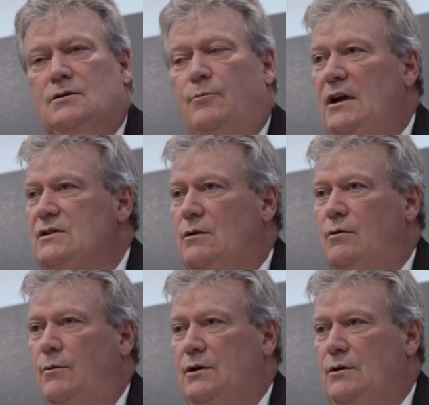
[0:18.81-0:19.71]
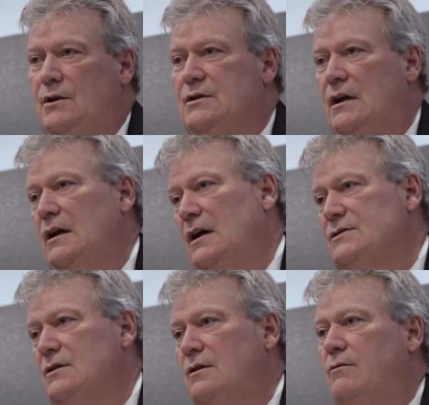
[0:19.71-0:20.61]
So basically what we do, we take
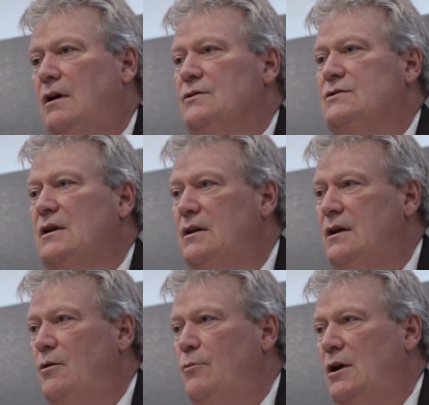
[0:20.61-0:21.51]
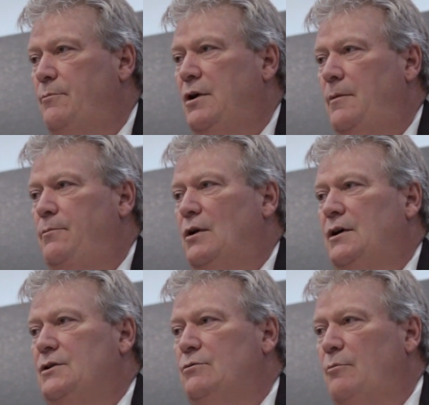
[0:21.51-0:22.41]
gas out of the ground, send it down by a
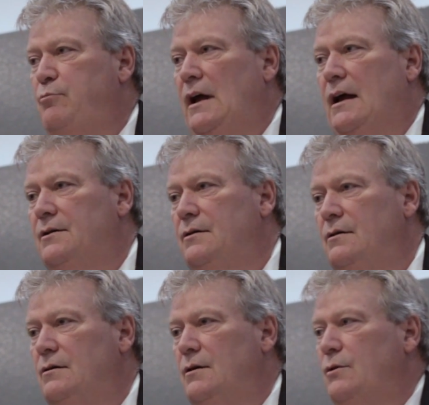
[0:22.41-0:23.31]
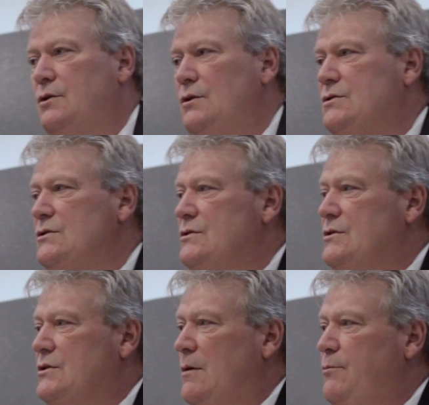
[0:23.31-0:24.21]
pipeline to a plant that reduces
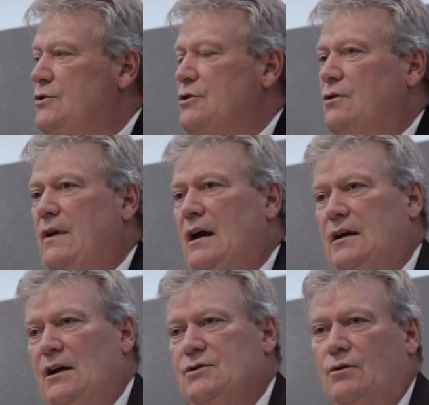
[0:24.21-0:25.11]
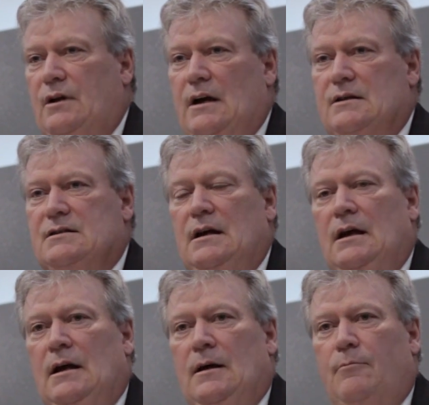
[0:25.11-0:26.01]
the temperature of that natural gas
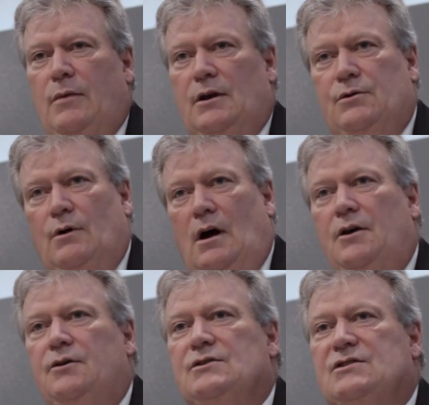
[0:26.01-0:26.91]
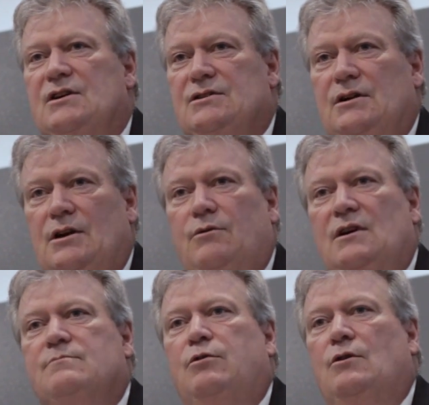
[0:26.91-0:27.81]
to 160
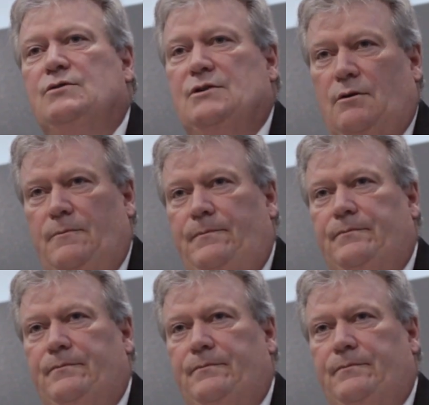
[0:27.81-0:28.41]
degrees below zero.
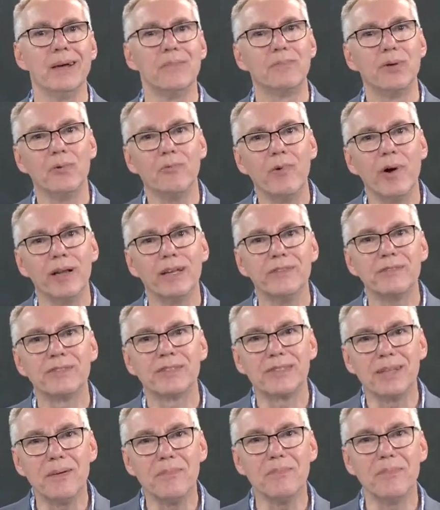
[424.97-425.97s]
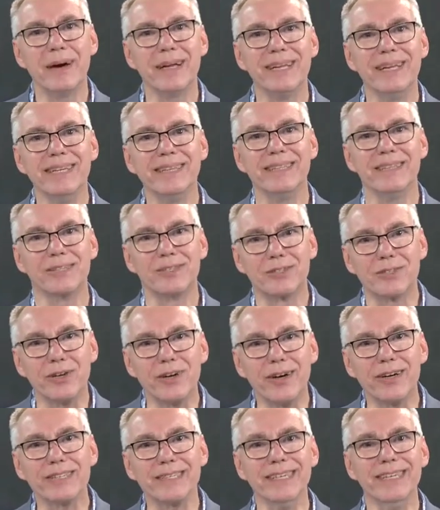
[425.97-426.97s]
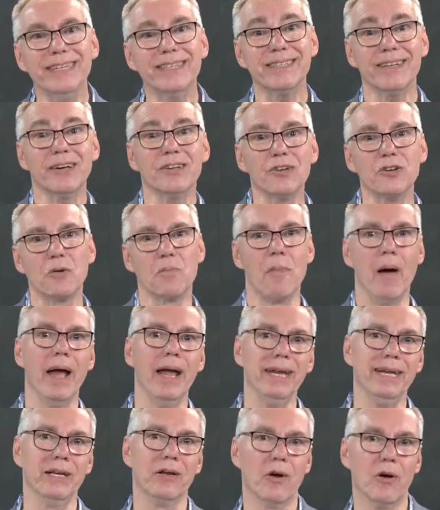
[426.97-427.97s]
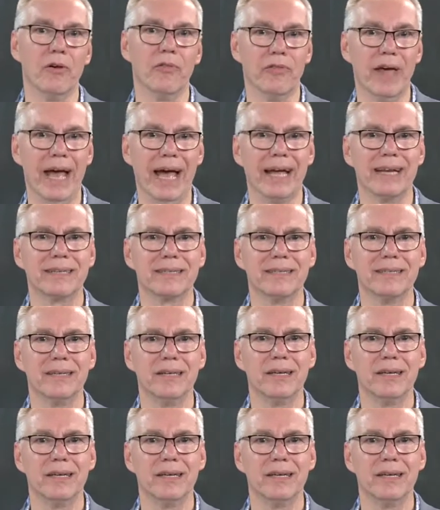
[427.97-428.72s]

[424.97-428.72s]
But what if somebody in the church is undermining all that?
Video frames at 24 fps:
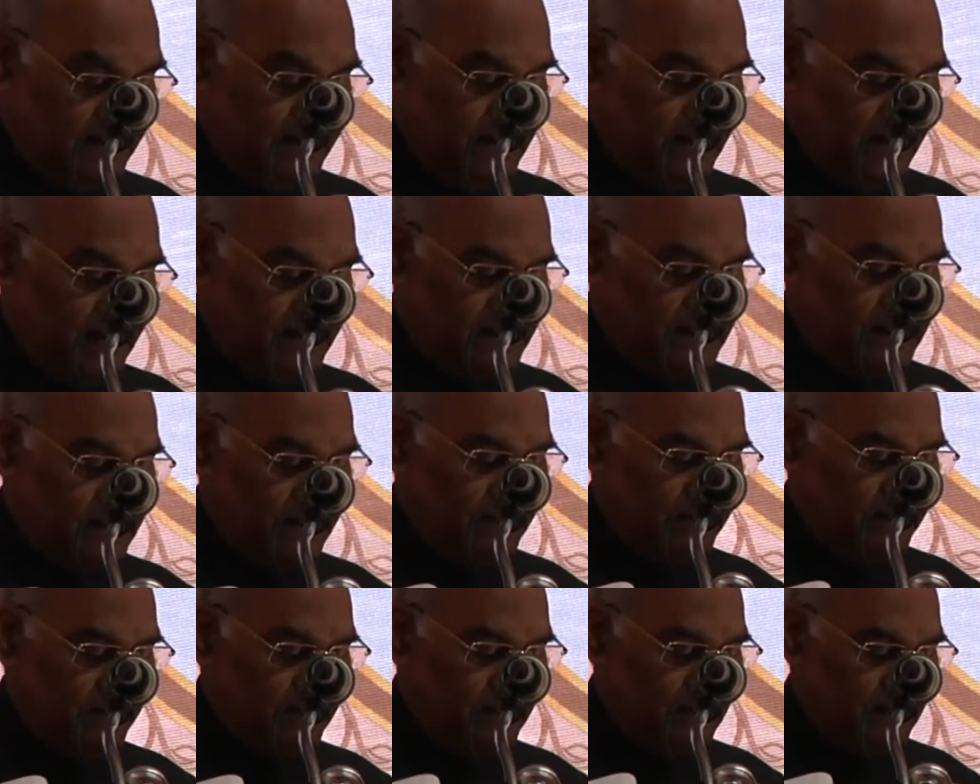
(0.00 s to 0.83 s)
we
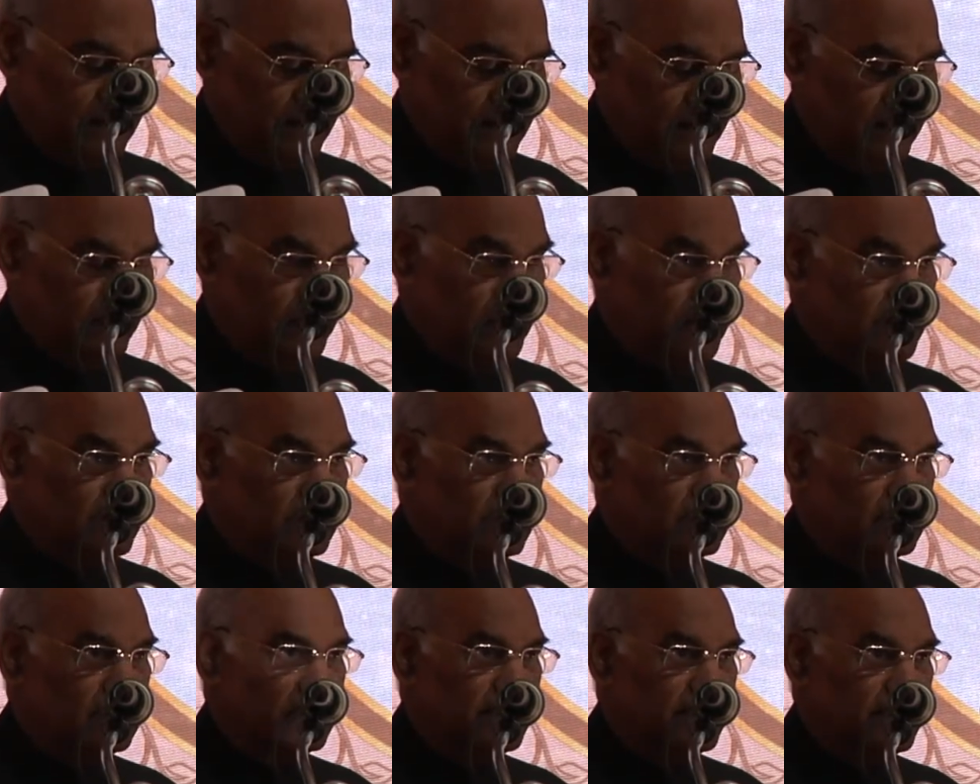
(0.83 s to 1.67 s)
achieve
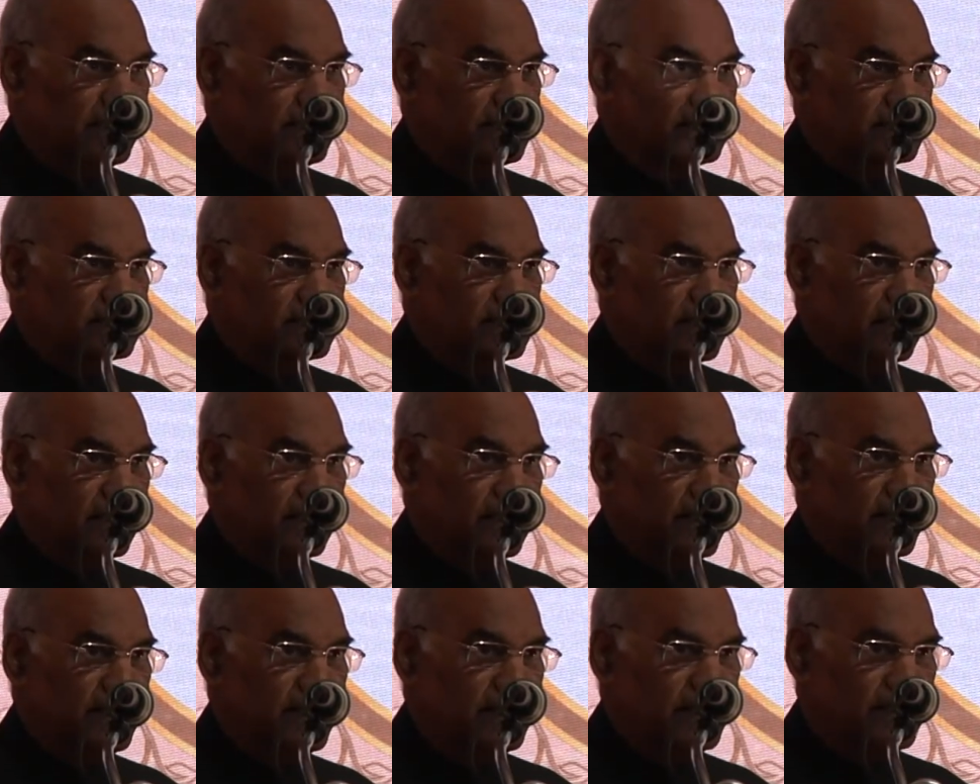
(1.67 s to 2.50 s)
with
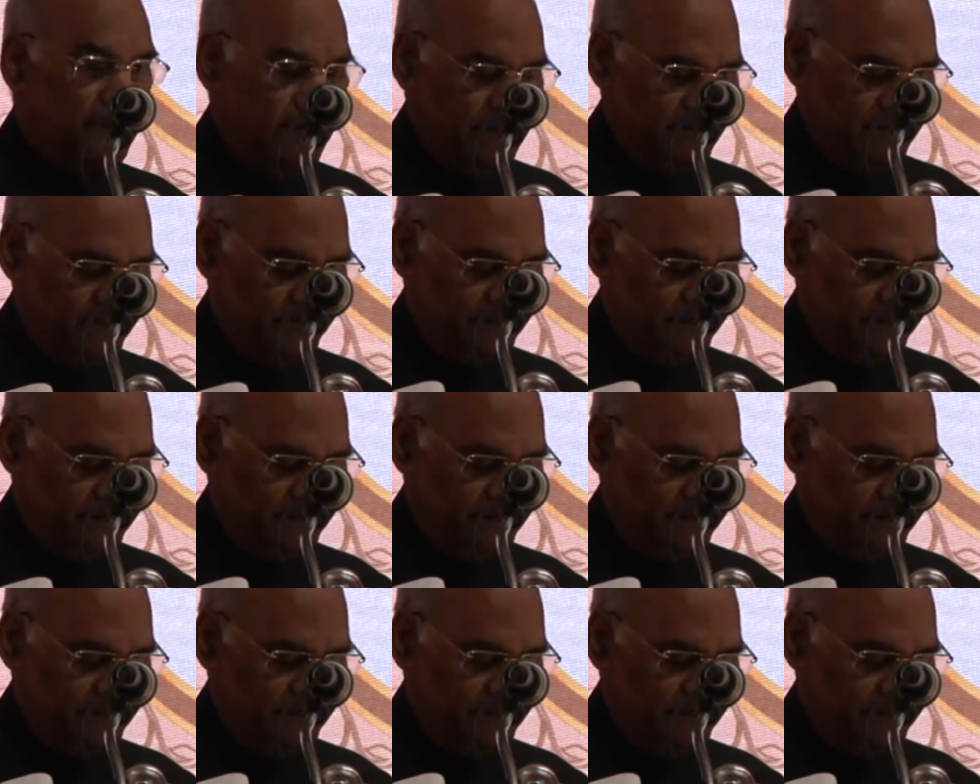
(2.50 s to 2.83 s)
Digital India.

====

● **AIM OF THE TASK**: Send back the data above word for word, with the pictures left out.

● **TASK SOLUTION**:
[0:18.81-0:19.71]
[0:19.71-0:20.61]
So basically what we do, we take
[0:20.61-0:21.51]
[0:21.51-0:22.41]
gas out of the ground, send it down by a
[0:22.41-0:23.31]
[0:23.31-0:24.21]
pipeline to a plant that reduces
[0:24.21-0:25.11]
[0:25.11-0:26.01]
the temperature of that natural gas
[0:26.01-0:26.91]
[0:26.91-0:27.81]
to 160
[0:27.81-0:28.41]
degrees below zero.
[424.97-425.97s]
[425.97-426.97s]
[426.97-427.97s]
[427.97-428.72s]

[424.97-428.72s]
But what if somebody in the church is undermining all that?
Video frames at 24 fps:
(0.00 s to 0.83 s)
we
(0.83 s to 1.67 s)
achieve
(1.67 s to 2.50 s)
with
(2.50 s to 2.83 s)
Digital India.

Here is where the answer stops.